One could argue: “hey, that’s how independent media needs to operate in a platform economy to reach a broader audience, spread their message, and have more influence. This is good, actually. The clickbait is a tactical move to make more people aware of actual issues and criticisms they should be exposed to”. In response, we should ask ourselves: “How am I being made to feel?”, “What do the creators stand to gain?”, and “How does my engagement with this content translate into the world?”. Despite the fact that not everyone reacts the same to the same content, I want to venture out some potential responses to these questions.

The first thing is that these content creators stand to benefit from things being shit. There is a reason they become popular during Trump terms. There is a bait and switch taking place where political engagement is being transmuted into individual, economic action. This is evident in messages like “if you support what we do, subscribe and consider donating to join the fight against the fascists”. It frames your donation to their project as a form of activism, a form of fighting. There is also something to be said about the effects of understanding your identity through parasocial alignment with content creators. Who you follow seems to say more about your political beliefs than how you act in the world. This again concentrates collective action in an individual, and an identity association to that individual. Their individual success becomes a felt sense of the audience’s political effectiveness.

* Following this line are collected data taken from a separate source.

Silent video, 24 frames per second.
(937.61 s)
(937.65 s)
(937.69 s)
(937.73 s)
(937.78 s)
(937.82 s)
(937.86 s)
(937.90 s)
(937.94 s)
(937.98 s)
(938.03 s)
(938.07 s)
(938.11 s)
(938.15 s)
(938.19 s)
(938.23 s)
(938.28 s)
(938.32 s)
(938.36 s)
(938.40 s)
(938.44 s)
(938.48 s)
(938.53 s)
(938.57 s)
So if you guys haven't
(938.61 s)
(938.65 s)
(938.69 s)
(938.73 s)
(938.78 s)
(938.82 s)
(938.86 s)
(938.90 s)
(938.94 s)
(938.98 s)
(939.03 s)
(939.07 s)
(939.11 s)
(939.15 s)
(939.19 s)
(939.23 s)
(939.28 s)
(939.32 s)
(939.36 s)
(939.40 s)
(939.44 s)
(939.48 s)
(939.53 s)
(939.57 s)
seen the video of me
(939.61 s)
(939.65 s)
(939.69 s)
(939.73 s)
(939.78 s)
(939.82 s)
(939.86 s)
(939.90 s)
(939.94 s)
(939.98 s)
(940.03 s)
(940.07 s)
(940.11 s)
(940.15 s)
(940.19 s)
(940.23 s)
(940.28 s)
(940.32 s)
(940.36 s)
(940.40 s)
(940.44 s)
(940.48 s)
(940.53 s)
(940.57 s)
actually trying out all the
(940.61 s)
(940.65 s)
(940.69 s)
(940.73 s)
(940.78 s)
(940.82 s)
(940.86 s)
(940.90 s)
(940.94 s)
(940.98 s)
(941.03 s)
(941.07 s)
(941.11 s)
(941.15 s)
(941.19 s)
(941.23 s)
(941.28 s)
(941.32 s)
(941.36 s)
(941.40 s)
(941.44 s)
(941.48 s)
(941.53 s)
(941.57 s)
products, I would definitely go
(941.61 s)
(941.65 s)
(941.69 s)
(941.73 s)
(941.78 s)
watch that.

But the content is regurgitative, it doesn’t lead anywhere. It just reinforces one of two modes; either pervasive dread at the fact that everything is COLLAPSING and HORRIFYING, a sense of PANIC, which can feel paralyzing and demotivating, or a subdued sense of complacency that these people are getting their due: a satisfaction of the desire to see them CRASH and BRUN and fail miserably at their attempt to install themselves as authoritarian leaders. These videos can give the sense that the situation is so unsustainable, that Trump is so grossly incompetent and sloppy, that he can lose the grip at any moment, and everything will revert to how it was. The viewer is subdued and made to feel good by hearing about every single mistake, and they can get the satisfaction of seeing Trump fail as long as they keep watching and supporting.

This obfuscates the grim reality that Trump has a bigger hold on the public than many would like to think. The reports of Trump’s death have been greatly exaggerated. And in the process, we lose sight of the ways in which they remain effective and maintain power even when “destroyed with facts and logic” by independent media outlets.

It is not that these channels lie, but that they keep the viewer in a stupor, produced by platform dynamics, where content consumption becomes a main form of engagement, and we become hooked on videos giving updates of the current situation. Of course some viewers can watch these videos and also be politically active, and I also don’t mean to say that there is no value at all from having opposing voices reach broader audiences. But on the whole, we should look at the social dynamics that are created by these forms of engagement, and how the medium shapes that engagement.


  1. I don’t mean to imply there is homogeneity in political positions or quality of content. Some were more classical liberal while others leaned more to the left. But there was a sense of “using reason to work through the madness”. I’m not looking to criticize any specific one creator but just talk about a trend. It's also worth to say that, to my estimation, Sam Seeder's work in particular rises to the top, in quality and integrity.

  2. YouTube is the one platform I really don’t want to quit. I find the platform dynamics and the communities that form there interesting. It also holds a special place in my cultural upbringing on the Internet.